Since January 2017, the OPCW Fact-Finding Mission (FFM) in Syria has also recorded eight alleged uses of chemical weapons.
Even so, on February 28, Russia and China vetoed a United Nations Security Council Resolution designed to sanction parties verifiably assessed by the OPCW-U.N. joint investigative mission to have carried out chemical attacks.
So is it any surprise that the Assad regime felt emboldened to continue using chemical weapons? Or that it has perhaps escalated to the use of even more toxic substances than chlorine, which has been its "go-to" chemical since the international community removed and destroyed its traditional military chemical arsenal in 2014?
This escalation in CW use fits a pattern observed on multiple occasions over the last several years. When the international community, particularly the United States, seems distracted, the Syrian regime feels emboldened to seek battlefield gains through chemical attacks, particularly in areas where the regime's military progress through more conventional means has stalled.
Why does the Assad regime do this? Because it works.
It is insufficient to frame the casualties in these attacks solely in terms of those affected by chemical agents. First, the psychological effects of these chemical attacks, and the added risks they pose to children and the elderly, are devastating.
Second, like many previous episodes, this one reportedly involves conventional targeting after the chemical attacks, which flushes civilians out of sheltered areas and makes them vulnerable to conventional bombing. To then target hospitals receiving the injured compounds the psychological effects.
This two-pronged tactic ensures that besieged civilians feel they have no place to hide and nowhere to protect their children.
Much has been made of the symptomology and increased lethality of the Khan Sheikhoun attack, raising questions about a possible secret production capability or stockpile of undeclared chemical weapons - notably sarin.

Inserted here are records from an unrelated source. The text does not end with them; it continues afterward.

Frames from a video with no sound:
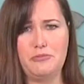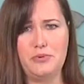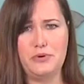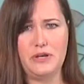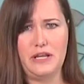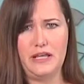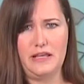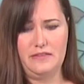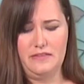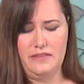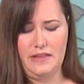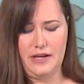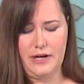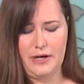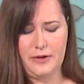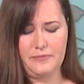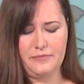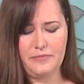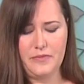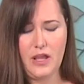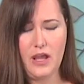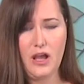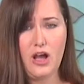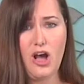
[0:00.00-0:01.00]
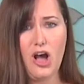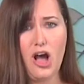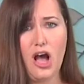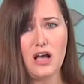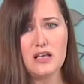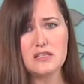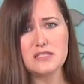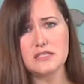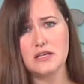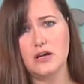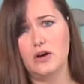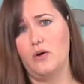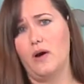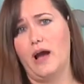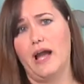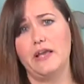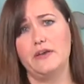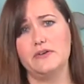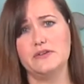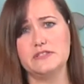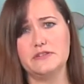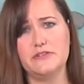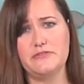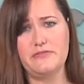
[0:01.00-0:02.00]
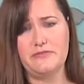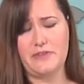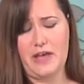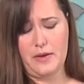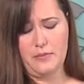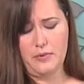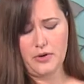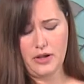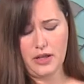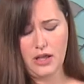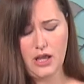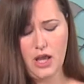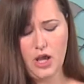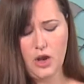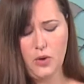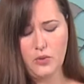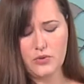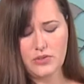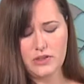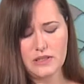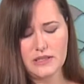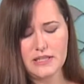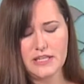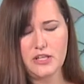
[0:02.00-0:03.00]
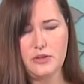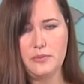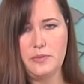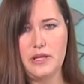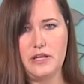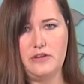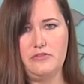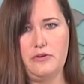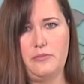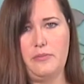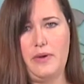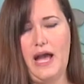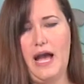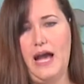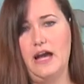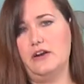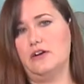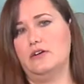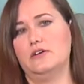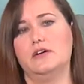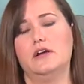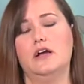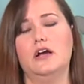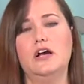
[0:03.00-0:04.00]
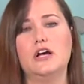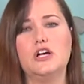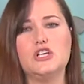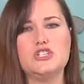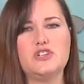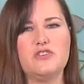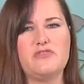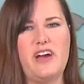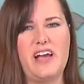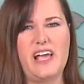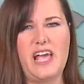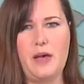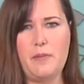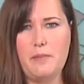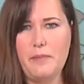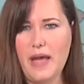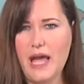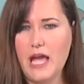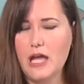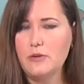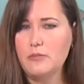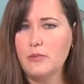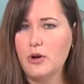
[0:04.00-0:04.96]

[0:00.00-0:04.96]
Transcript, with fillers: put in there. Also, I use a fabric with a little bit of a pattern, so if I get pen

We should not engage in armchair diagnoses from YouTube videos. On-the-ground investigators can return a definitive assessment, and they need to be empowered to do their jobs.

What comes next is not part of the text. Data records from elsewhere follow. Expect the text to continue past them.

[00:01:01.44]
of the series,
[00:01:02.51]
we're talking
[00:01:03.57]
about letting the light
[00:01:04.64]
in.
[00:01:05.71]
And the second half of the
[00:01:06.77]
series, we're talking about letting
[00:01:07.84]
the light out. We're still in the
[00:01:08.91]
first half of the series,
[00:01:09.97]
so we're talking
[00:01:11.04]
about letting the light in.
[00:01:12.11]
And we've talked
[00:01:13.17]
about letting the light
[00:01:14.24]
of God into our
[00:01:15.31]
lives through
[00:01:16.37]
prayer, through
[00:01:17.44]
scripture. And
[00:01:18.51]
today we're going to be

The use of sarin or other traditional warfare agents would clearly signal that Assad believes he can operate with impunity. Chlorine - or any weaponized chemical used in this way - is just as heinous and legally prohibited. But nerve agents are more deadly and, unlike chlorine, require precursors that were supposed to be removed and destroyed in 2014.
That process eliminated the majority of Syria's military-scale chemical weapons program, but we can never know if everything was removed - as Syria, with Russian cover, continues to stall, obfuscate, mislead, and otherwise violate international obligations.
Moreover, the Syrians, with extensive military and scientific expertise in chemical weapons, are perfectly capable of developing improvised munitions and agents if they believe chlorine isn't getting the job done.
If it turns out that traditional military or improvised agents were used in these attacks, the implications are broader, and the audacity of the Syrian regime even more flagrant, but the crime is no more egregious.
We can debate what should have been done in the past, but it's far more important to act now.
We should expect such attacks to continue, and possibly increase, until international resistance builds and cleavages surface with the regime's patron, Russia. Then, perhaps such chemical use will again temporarily recede.
The international community must increase and sustain the pressure so that he is unwilling or unable to resume the attacks.
The United States must push for action in the Security Council and hold Russia to account for shielding Assad's atrocities. The Trump administration should insist on the immediate insertion of investigators on the ground to gather critical physical evidence, interview witnesses and victims, and ensure that the full record of these crimes is not lost.
The Russian theory that the massacre resulted from the bombing of a rebel-held chemical weapons storage facility seems highly implausible, but could be verified or refuted easily with a swift investigation.
In addition, the international community should demand the grounding of Syrian aircraft, particularly helicopters, which have served as the principle delivery vehicle for chemical munitions.
Sanctions should target the Syrian government, and individuals and entities with links to these atrocities, at the organizational and individual level.
The United States took an important step along these lines in January when it sanctioned 18 senior Syrian officials and five military branches associated with the Syrian regime's use of chemical weapons. We should do more and encourage other nations to do likewise.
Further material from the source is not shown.